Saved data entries
Content starts
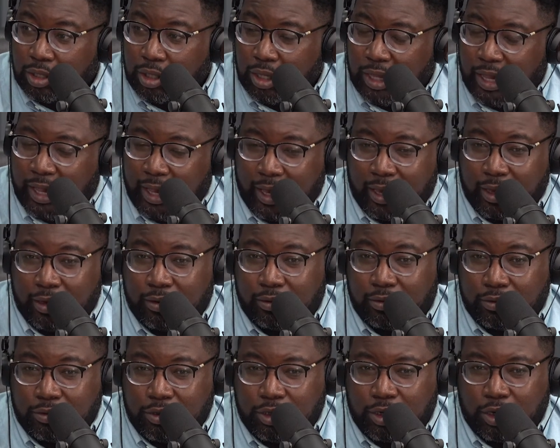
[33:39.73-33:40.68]

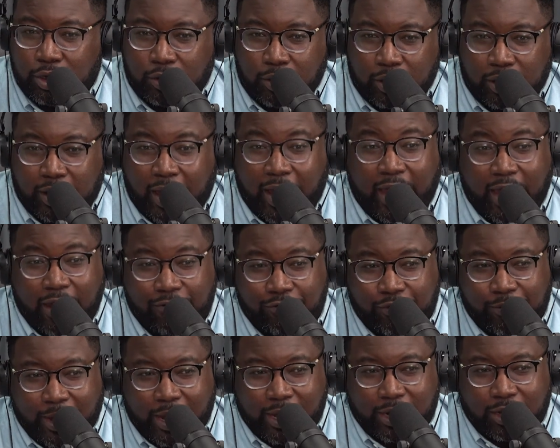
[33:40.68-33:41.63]
And, not
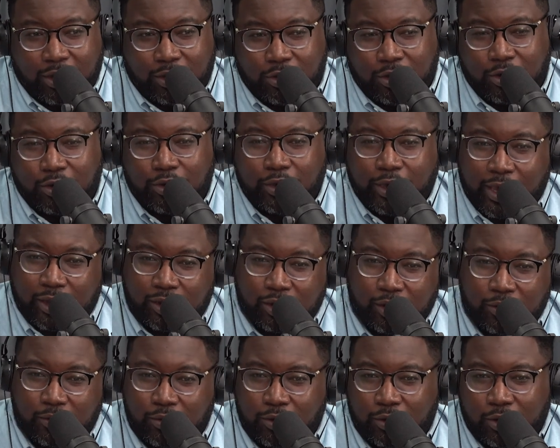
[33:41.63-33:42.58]
everybody, you got
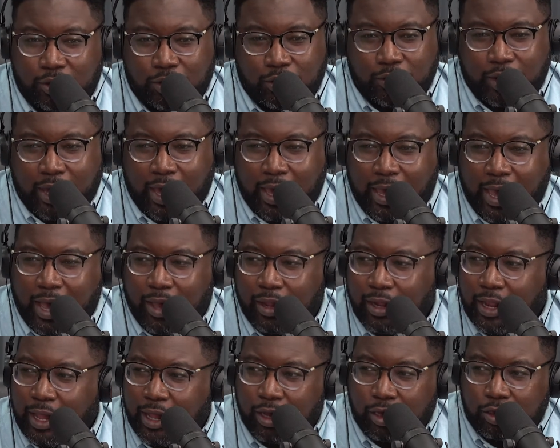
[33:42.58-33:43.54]
you got
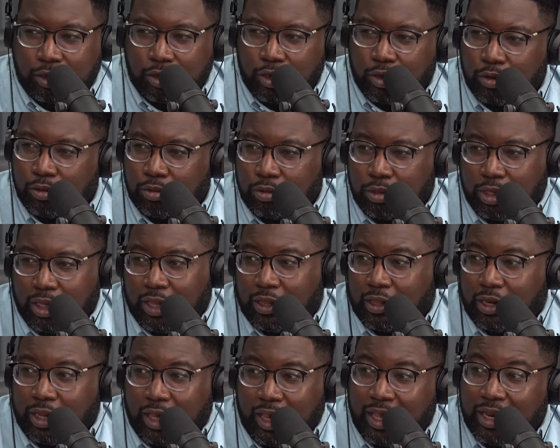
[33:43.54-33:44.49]
outliers
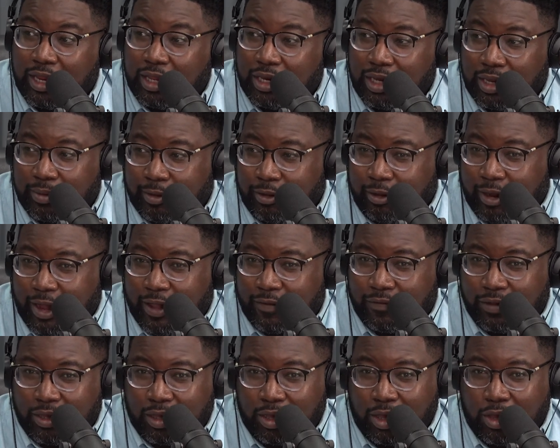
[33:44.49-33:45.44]
in any
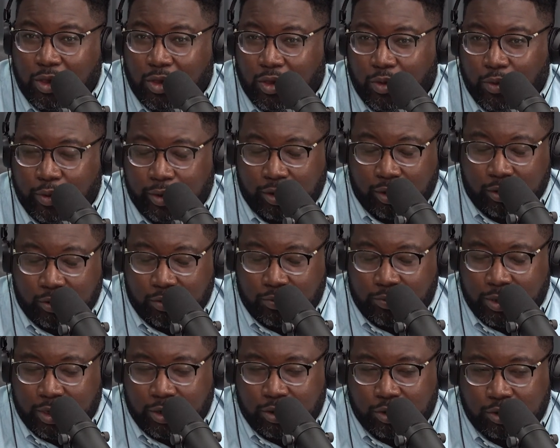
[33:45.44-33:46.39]
demographic, whether
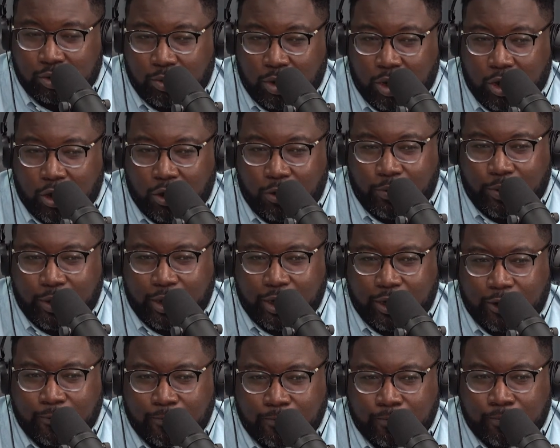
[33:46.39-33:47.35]
big or small,
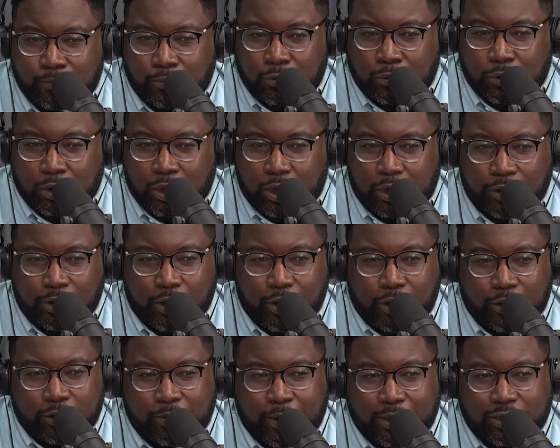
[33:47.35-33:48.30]
but,
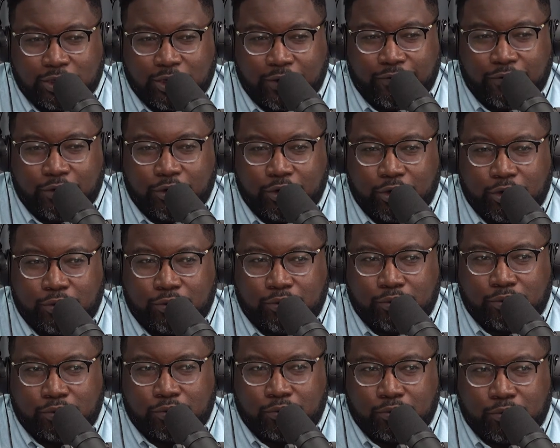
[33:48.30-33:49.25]
especially if you're
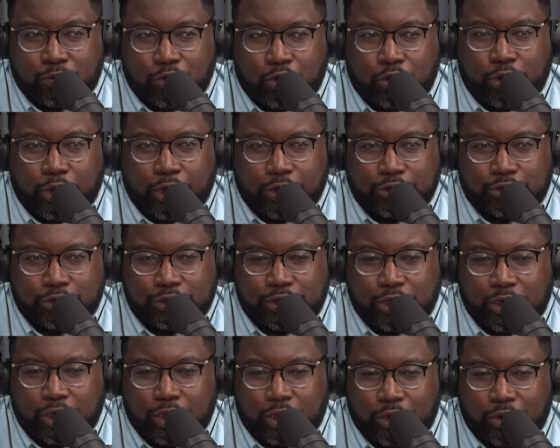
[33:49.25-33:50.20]

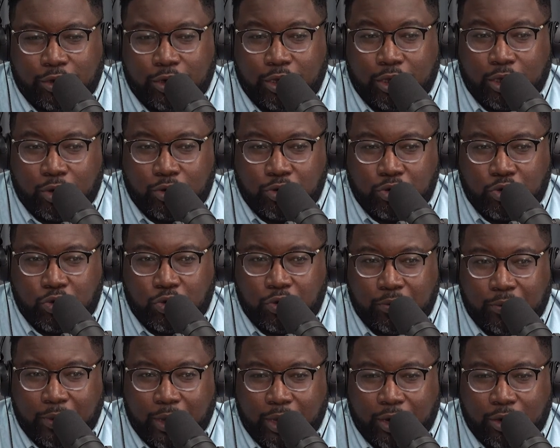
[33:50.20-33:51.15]
interested in learning or
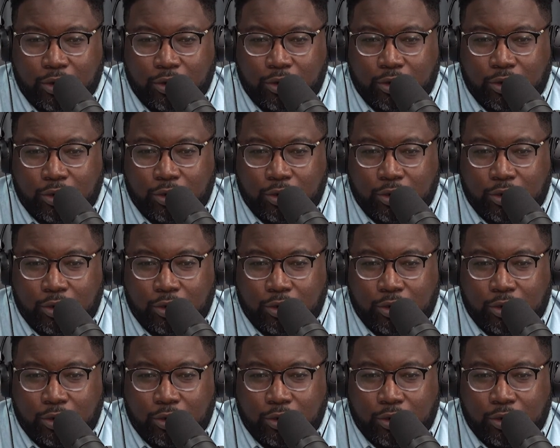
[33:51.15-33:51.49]
doing better,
Content ends
▸ **Task**: Once the pictures are set aside, repeat the data above exactly as written.

▸ **Exercise solution**:
[33:39.73-33:40.68]

[33:40.68-33:41.63]
And, not
[33:41.63-33:42.58]
everybody, you got
[33:42.58-33:43.54]
you got
[33:43.54-33:44.49]
outliers
[33:44.49-33:45.44]
in any
[33:45.44-33:46.39]
demographic, whether
[33:46.39-33:47.35]
big or small,
[33:47.35-33:48.30]
but,
[33:48.30-33:49.25]
especially if you're
[33:49.25-33:50.20]

[33:50.20-33:51.15]
interested in learning or
[33:51.15-33:51.49]
doing better,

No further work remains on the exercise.